## Try it
Whenever a picture appears, leave it out while repeating all the other data exactly.

## Source data

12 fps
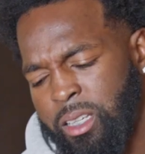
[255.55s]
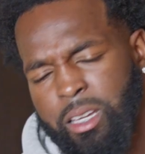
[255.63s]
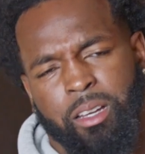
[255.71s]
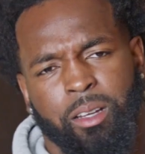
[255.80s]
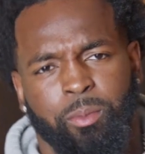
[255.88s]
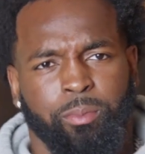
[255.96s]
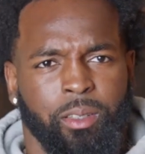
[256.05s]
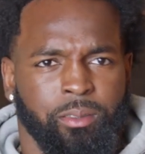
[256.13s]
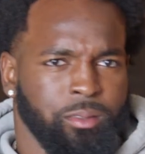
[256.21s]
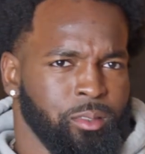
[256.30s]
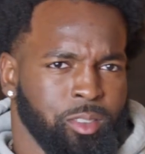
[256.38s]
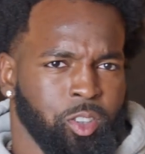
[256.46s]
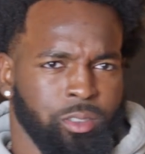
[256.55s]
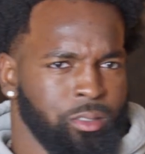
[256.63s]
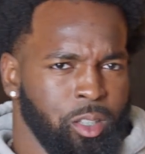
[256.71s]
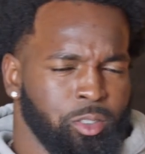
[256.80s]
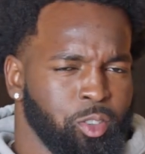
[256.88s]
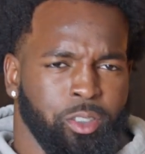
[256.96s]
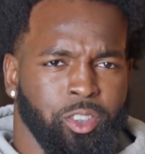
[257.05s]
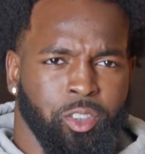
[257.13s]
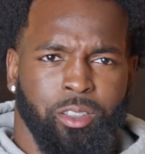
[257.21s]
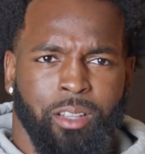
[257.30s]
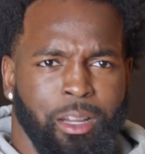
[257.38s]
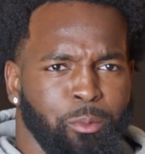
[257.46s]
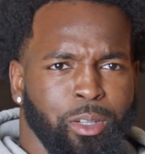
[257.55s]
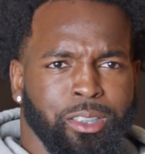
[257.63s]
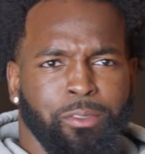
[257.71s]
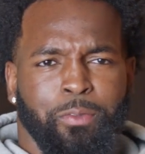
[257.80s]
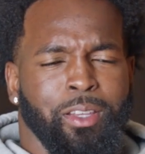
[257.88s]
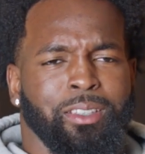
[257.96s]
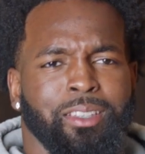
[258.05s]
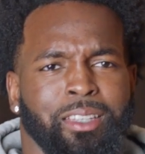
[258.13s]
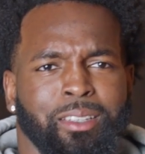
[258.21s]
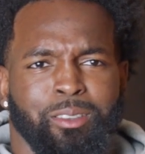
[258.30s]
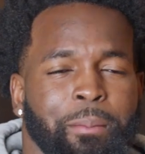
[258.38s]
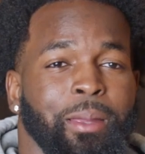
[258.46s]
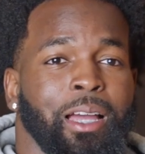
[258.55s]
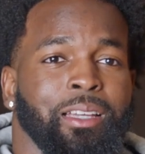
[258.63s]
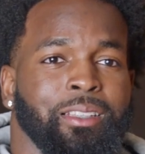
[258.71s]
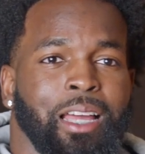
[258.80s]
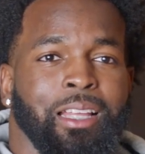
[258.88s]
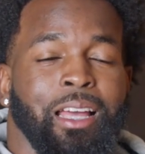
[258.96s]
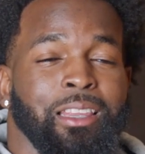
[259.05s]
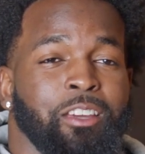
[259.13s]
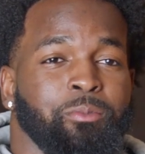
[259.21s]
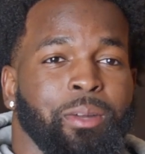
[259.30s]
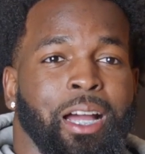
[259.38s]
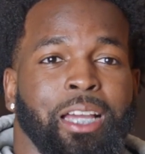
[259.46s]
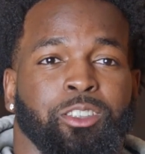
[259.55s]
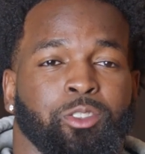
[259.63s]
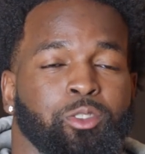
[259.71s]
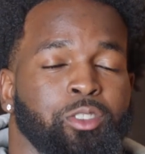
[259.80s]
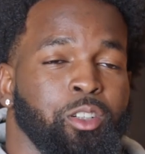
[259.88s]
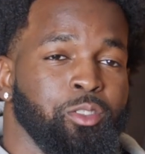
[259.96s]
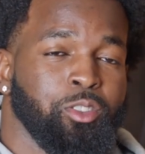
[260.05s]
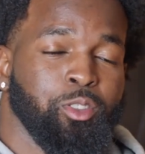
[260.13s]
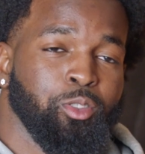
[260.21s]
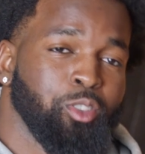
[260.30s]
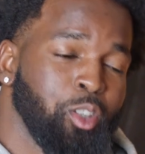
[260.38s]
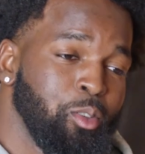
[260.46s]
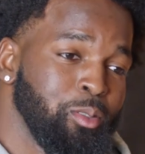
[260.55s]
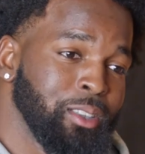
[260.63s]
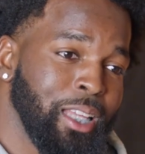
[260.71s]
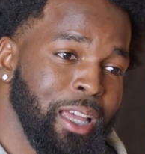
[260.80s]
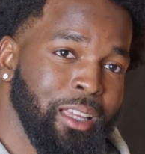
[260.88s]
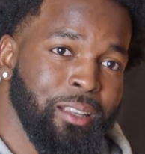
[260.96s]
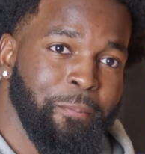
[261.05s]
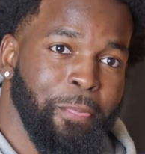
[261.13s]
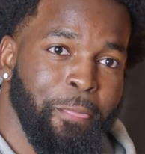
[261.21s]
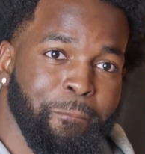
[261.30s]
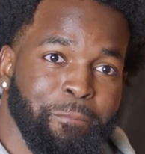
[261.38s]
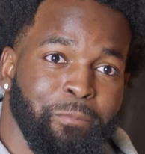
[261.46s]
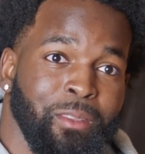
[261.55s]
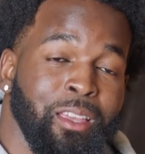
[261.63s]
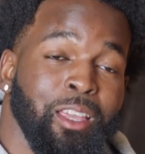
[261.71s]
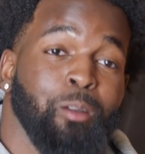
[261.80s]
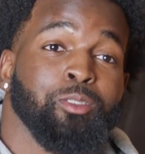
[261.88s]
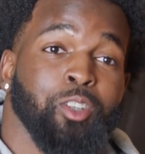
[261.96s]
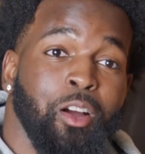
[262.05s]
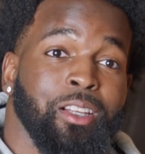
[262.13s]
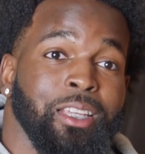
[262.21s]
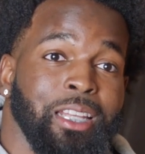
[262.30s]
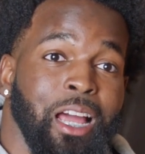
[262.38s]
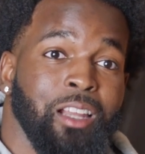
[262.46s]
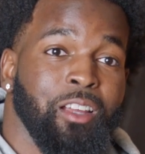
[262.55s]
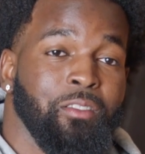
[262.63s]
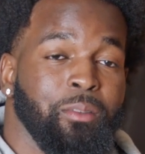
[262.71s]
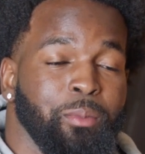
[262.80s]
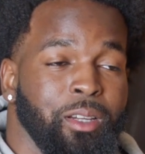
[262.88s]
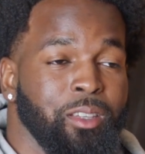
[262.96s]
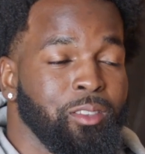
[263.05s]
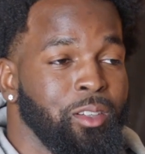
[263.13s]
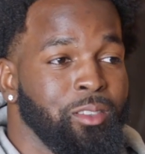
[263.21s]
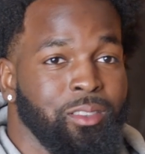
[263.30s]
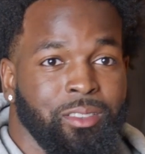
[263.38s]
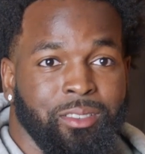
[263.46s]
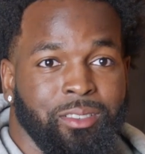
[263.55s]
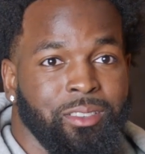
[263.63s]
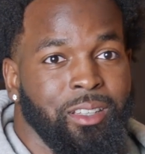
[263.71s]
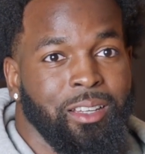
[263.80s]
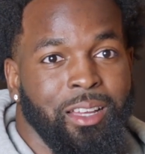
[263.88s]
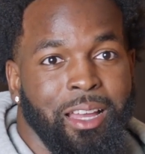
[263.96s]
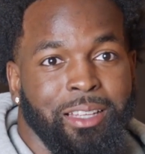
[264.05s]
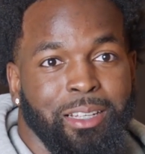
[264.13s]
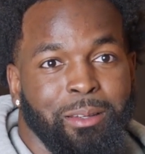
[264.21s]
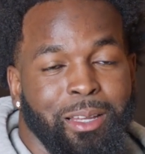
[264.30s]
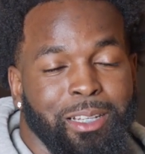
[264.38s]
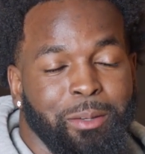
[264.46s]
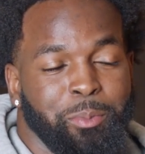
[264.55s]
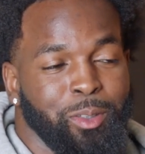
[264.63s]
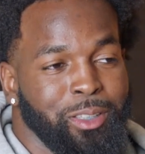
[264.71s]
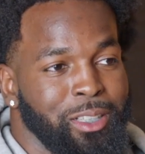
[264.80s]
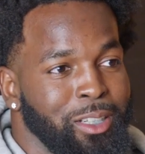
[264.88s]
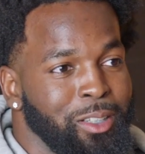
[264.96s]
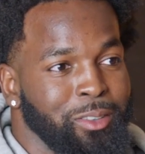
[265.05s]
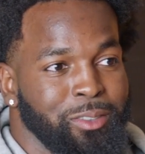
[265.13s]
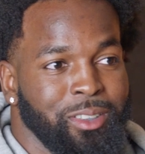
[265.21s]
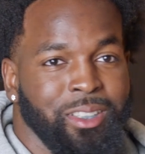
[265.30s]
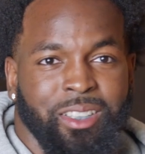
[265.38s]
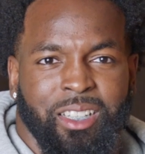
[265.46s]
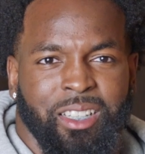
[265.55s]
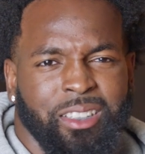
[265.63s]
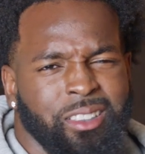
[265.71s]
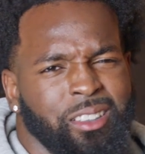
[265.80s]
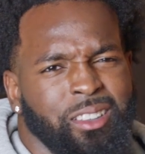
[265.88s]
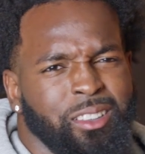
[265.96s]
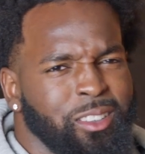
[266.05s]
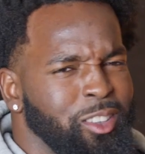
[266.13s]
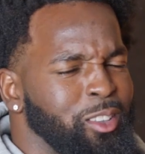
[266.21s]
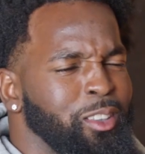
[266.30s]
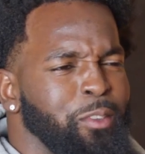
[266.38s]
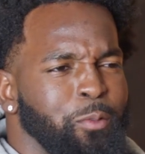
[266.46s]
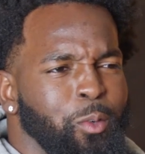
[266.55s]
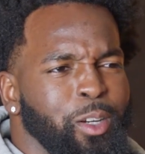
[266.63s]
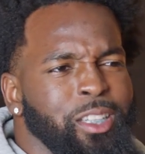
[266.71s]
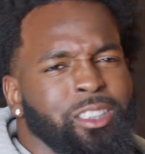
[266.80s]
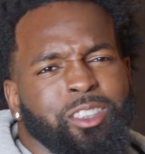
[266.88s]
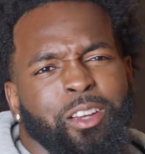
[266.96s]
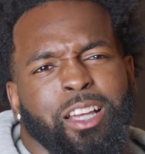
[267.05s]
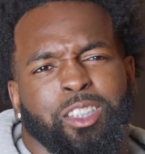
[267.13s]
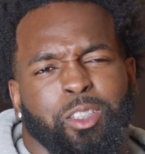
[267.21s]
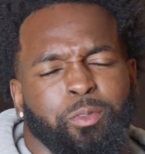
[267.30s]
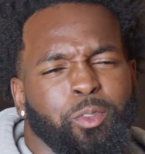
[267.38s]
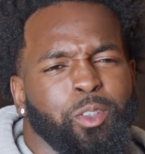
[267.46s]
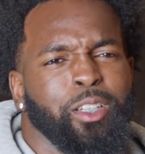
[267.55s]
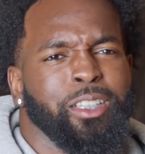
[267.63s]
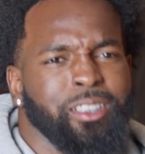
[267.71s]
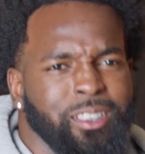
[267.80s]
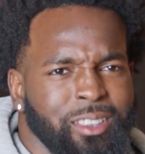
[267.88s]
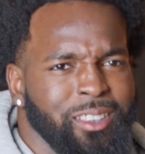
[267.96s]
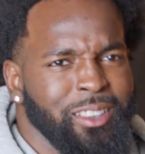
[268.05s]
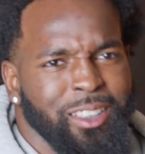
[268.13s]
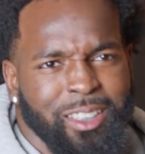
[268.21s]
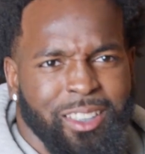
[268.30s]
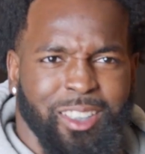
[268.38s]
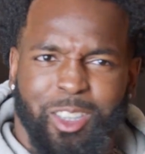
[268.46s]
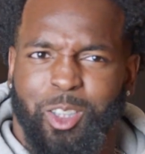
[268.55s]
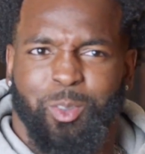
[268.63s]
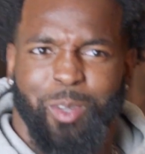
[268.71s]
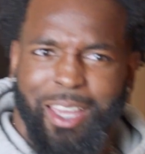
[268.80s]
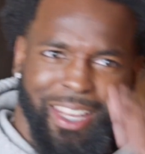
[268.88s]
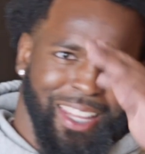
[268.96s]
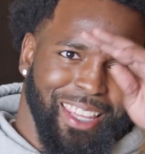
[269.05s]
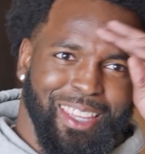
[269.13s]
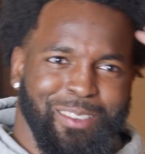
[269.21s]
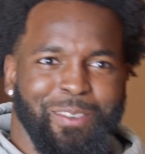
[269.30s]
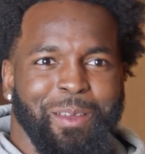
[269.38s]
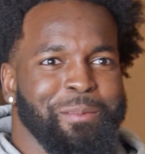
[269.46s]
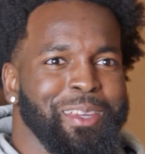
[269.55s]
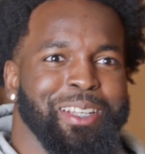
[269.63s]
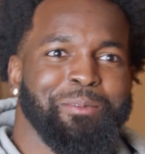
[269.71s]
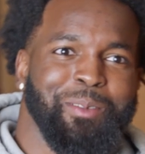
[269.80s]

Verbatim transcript: Yeah, uh, long story short, I wasn't feeling it. I mean, I, I live with my high school coach too, so it was like, it was hard to get out of it, but you know, I ended up, I ended up pulling it off. So the voice, scratchy voice, sweaty, you feel me in the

## Answer section
12 fps
[255.55s]
[255.63s]
[255.71s]
[255.80s]
[255.88s]
[255.96s]
[256.05s]
[256.13s]
[256.21s]
[256.30s]
[256.38s]
[256.46s]
[256.55s]
[256.63s]
[256.71s]
[256.80s]
[256.88s]
[256.96s]
[257.05s]
[257.13s]
[257.21s]
[257.30s]
[257.38s]
[257.46s]
[257.55s]
[257.63s]
[257.71s]
[257.80s]
[257.88s]
[257.96s]
[258.05s]
[258.13s]
[258.21s]
[258.30s]
[258.38s]
[258.46s]
[258.55s]
[258.63s]
[258.71s]
[258.80s]
[258.88s]
[258.96s]
[259.05s]
[259.13s]
[259.21s]
[259.30s]
[259.38s]
[259.46s]
[259.55s]
[259.63s]
[259.71s]
[259.80s]
[259.88s]
[259.96s]
[260.05s]
[260.13s]
[260.21s]
[260.30s]
[260.38s]
[260.46s]
[260.55s]
[260.63s]
[260.71s]
[260.80s]
[260.88s]
[260.96s]
[261.05s]
[261.13s]
[261.21s]
[261.30s]
[261.38s]
[261.46s]
[261.55s]
[261.63s]
[261.71s]
[261.80s]
[261.88s]
[261.96s]
[262.05s]
[262.13s]
[262.21s]
[262.30s]
[262.38s]
[262.46s]
[262.55s]
[262.63s]
[262.71s]
[262.80s]
[262.88s]
[262.96s]
[263.05s]
[263.13s]
[263.21s]
[263.30s]
[263.38s]
[263.46s]
[263.55s]
[263.63s]
[263.71s]
[263.80s]
[263.88s]
[263.96s]
[264.05s]
[264.13s]
[264.21s]
[264.30s]
[264.38s]
[264.46s]
[264.55s]
[264.63s]
[264.71s]
[264.80s]
[264.88s]
[264.96s]
[265.05s]
[265.13s]
[265.21s]
[265.30s]
[265.38s]
[265.46s]
[265.55s]
[265.63s]
[265.71s]
[265.80s]
[265.88s]
[265.96s]
[266.05s]
[266.13s]
[266.21s]
[266.30s]
[266.38s]
[266.46s]
[266.55s]
[266.63s]
[266.71s]
[266.80s]
[266.88s]
[266.96s]
[267.05s]
[267.13s]
[267.21s]
[267.30s]
[267.38s]
[267.46s]
[267.55s]
[267.63s]
[267.71s]
[267.80s]
[267.88s]
[267.96s]
[268.05s]
[268.13s]
[268.21s]
[268.30s]
[268.38s]
[268.46s]
[268.55s]
[268.63s]
[268.71s]
[268.80s]
[268.88s]
[268.96s]
[269.05s]
[269.13s]
[269.21s]
[269.30s]
[269.38s]
[269.46s]
[269.55s]
[269.63s]
[269.71s]
[269.80s]

Verbatim transcript: Yeah, uh, long story short, I wasn't feeling it. I mean, I, I live with my high school coach too, so it was like, it was hard to get out of it, but you know, I ended up, I ended up pulling it off. So the voice, scratchy voice, sweaty, you feel me in the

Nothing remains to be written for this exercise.